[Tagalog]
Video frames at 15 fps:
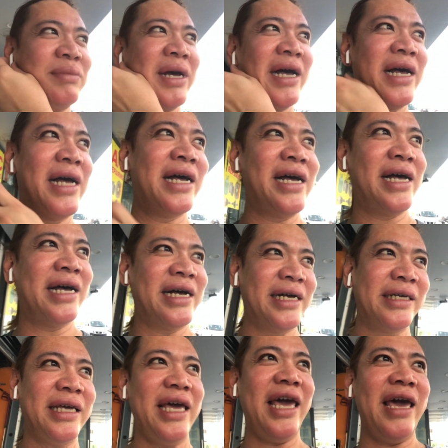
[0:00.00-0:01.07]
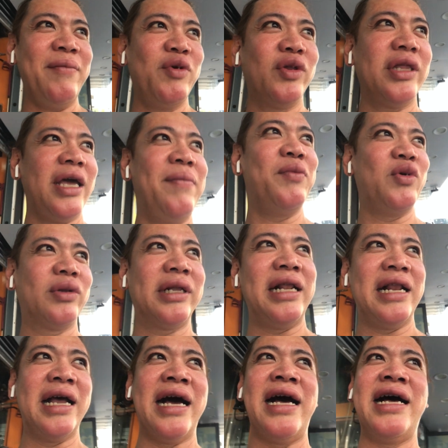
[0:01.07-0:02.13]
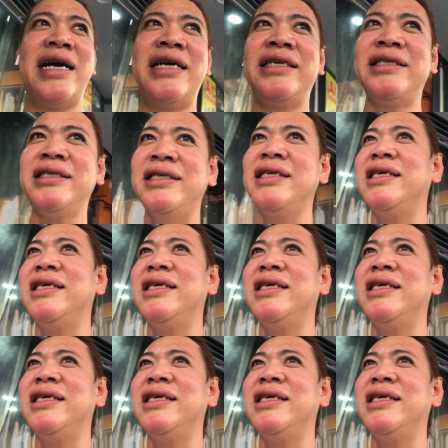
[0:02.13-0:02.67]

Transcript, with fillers: Mag-emote-emote lang.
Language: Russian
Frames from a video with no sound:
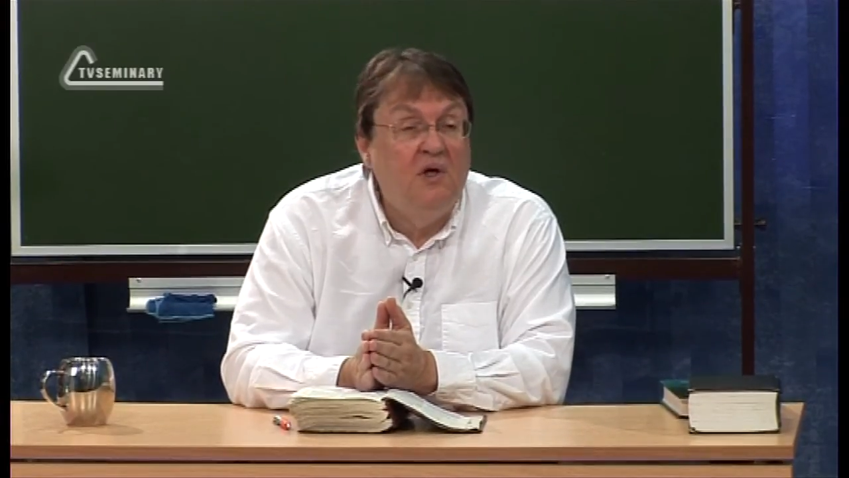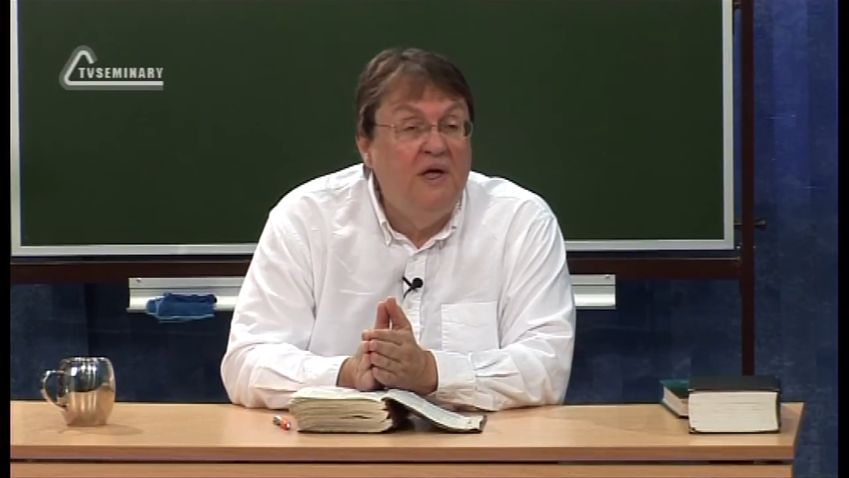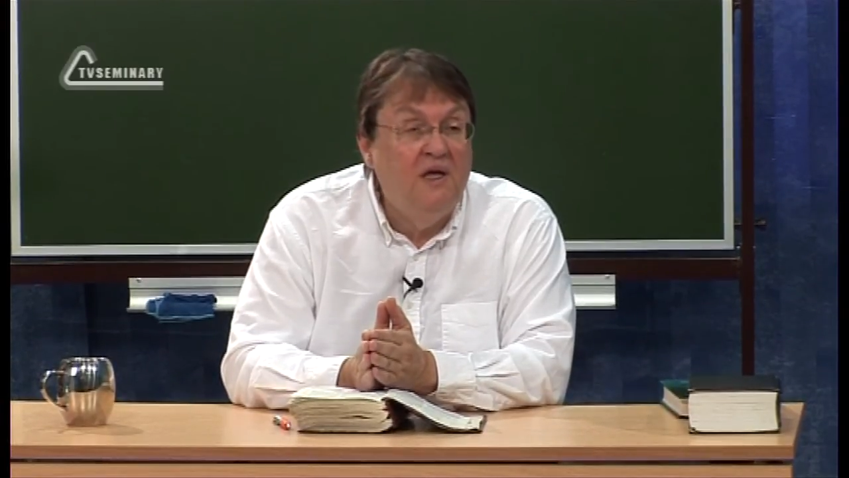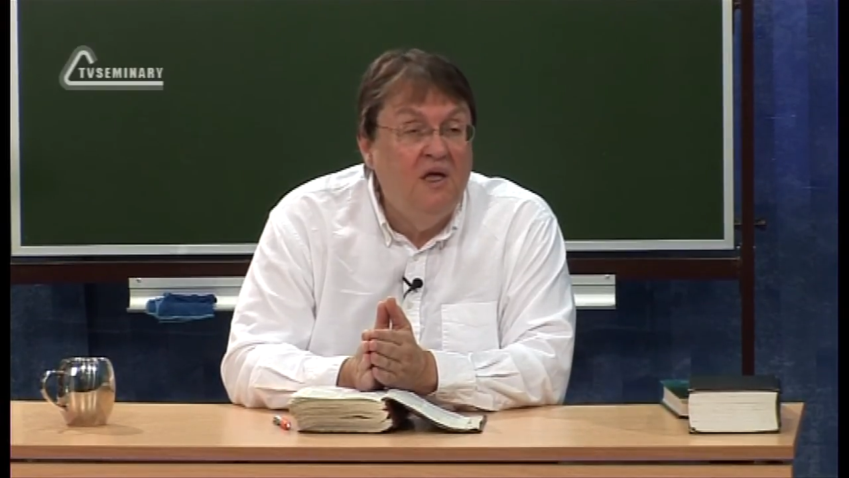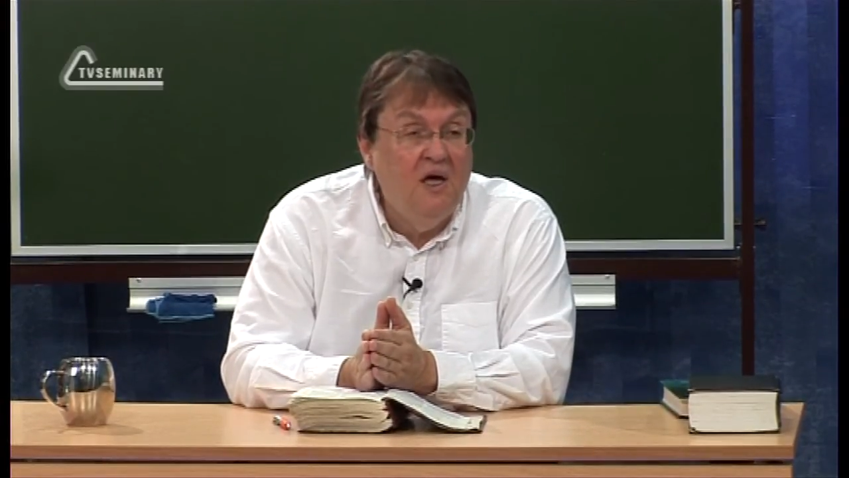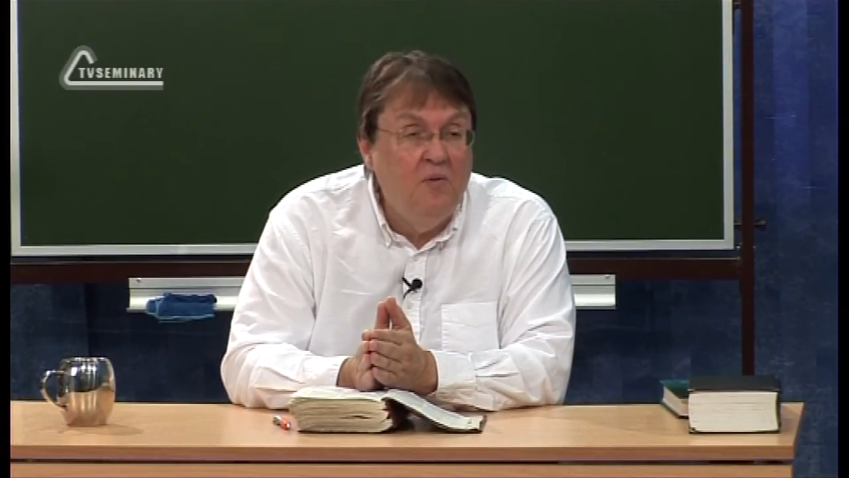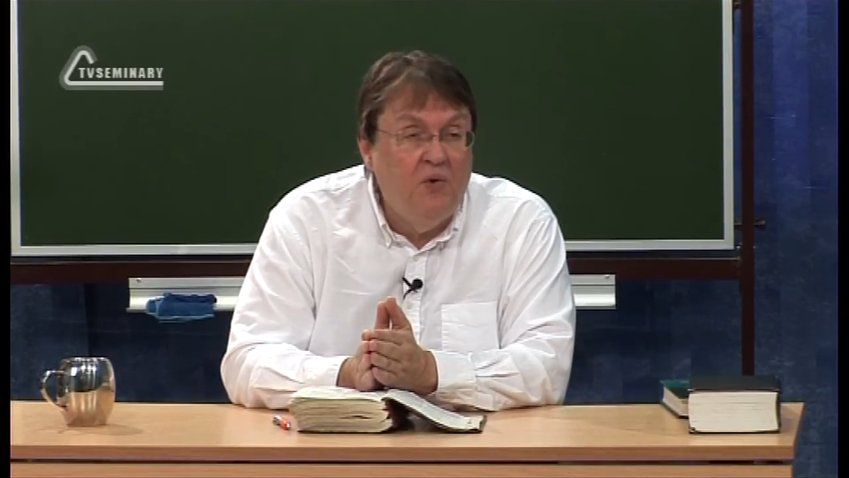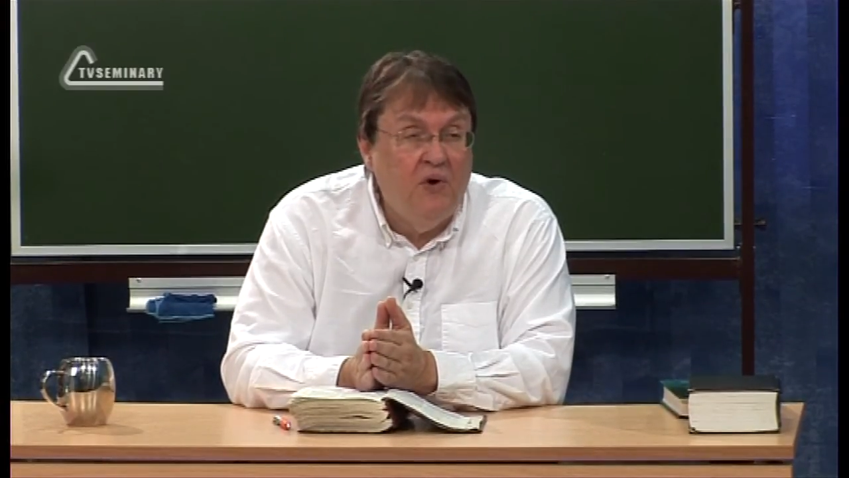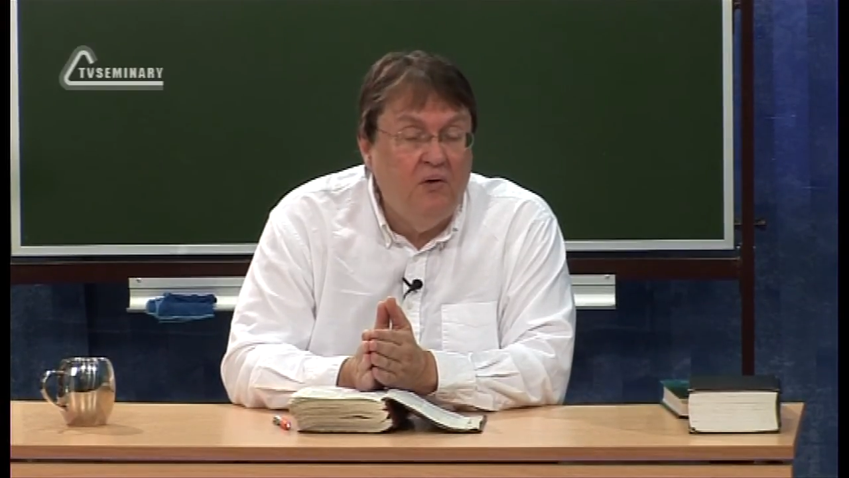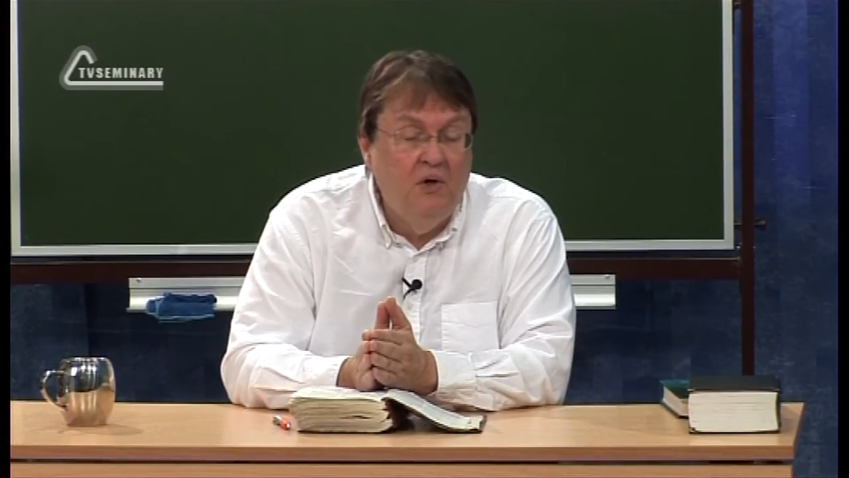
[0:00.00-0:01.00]
канонических
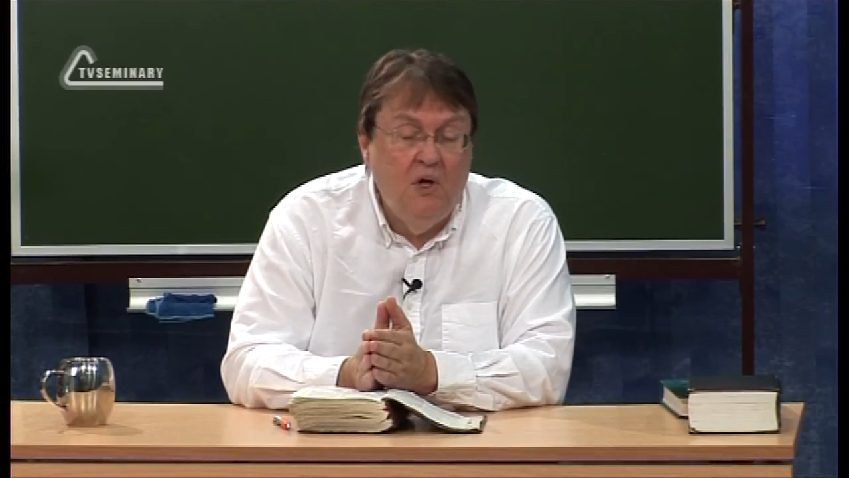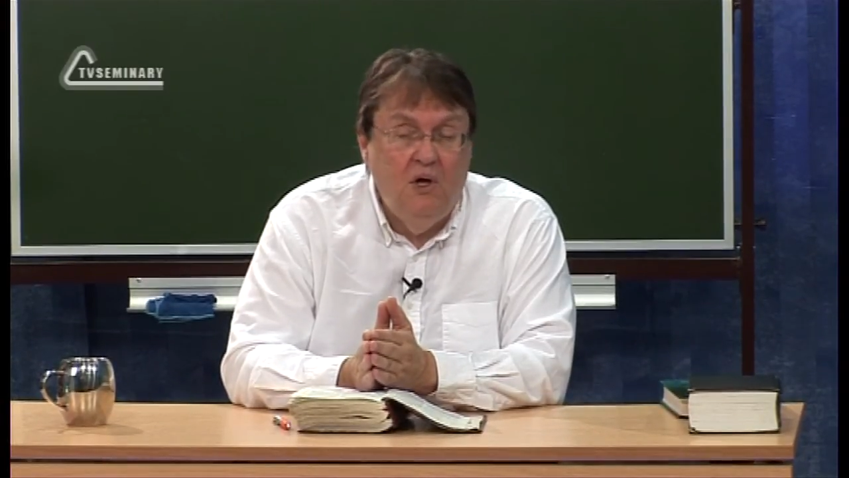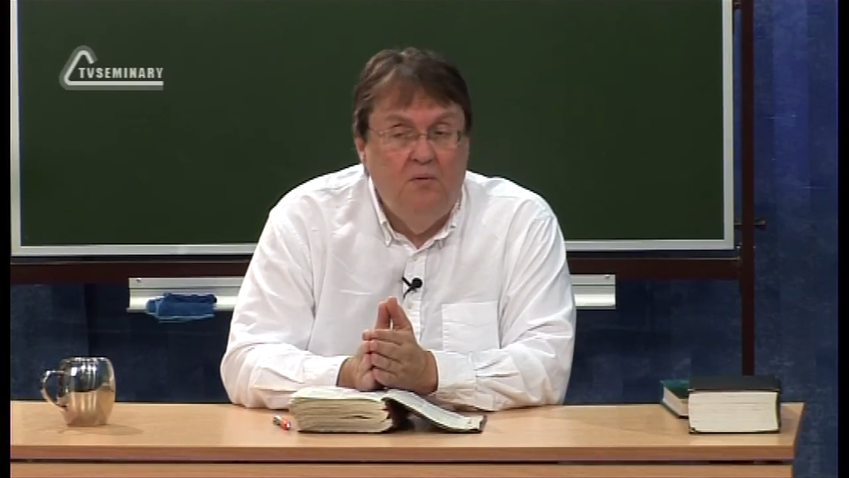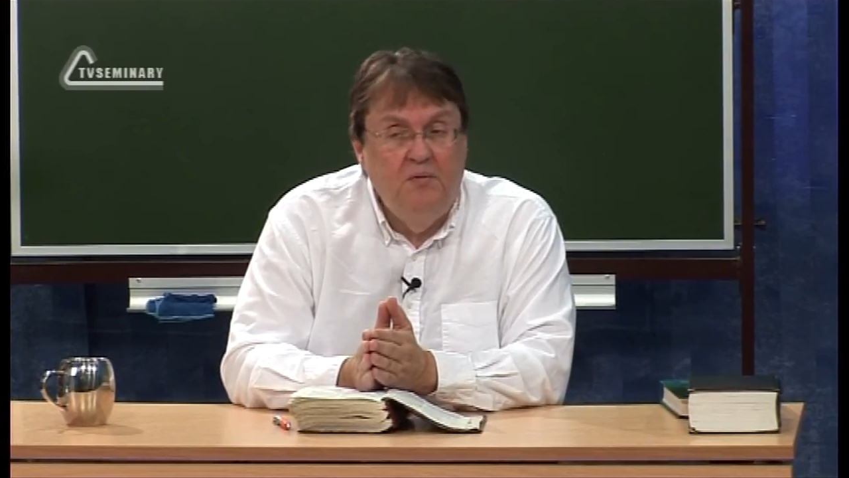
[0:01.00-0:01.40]
книгах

▸ **Try it**
Pictures aside, every entry above must be repeated exactly.

▸ **Solved exercise**
[Tagalog]
Video frames at 15 fps:
[0:00.00-0:01.07]
[0:01.07-0:02.13]
[0:02.13-0:02.67]

Transcript, with fillers: Mag-emote-emote lang.
Language: Russian
Frames from a video with no sound:
[0:00.00-0:01.00]
канонических
[0:01.00-0:01.40]
книгах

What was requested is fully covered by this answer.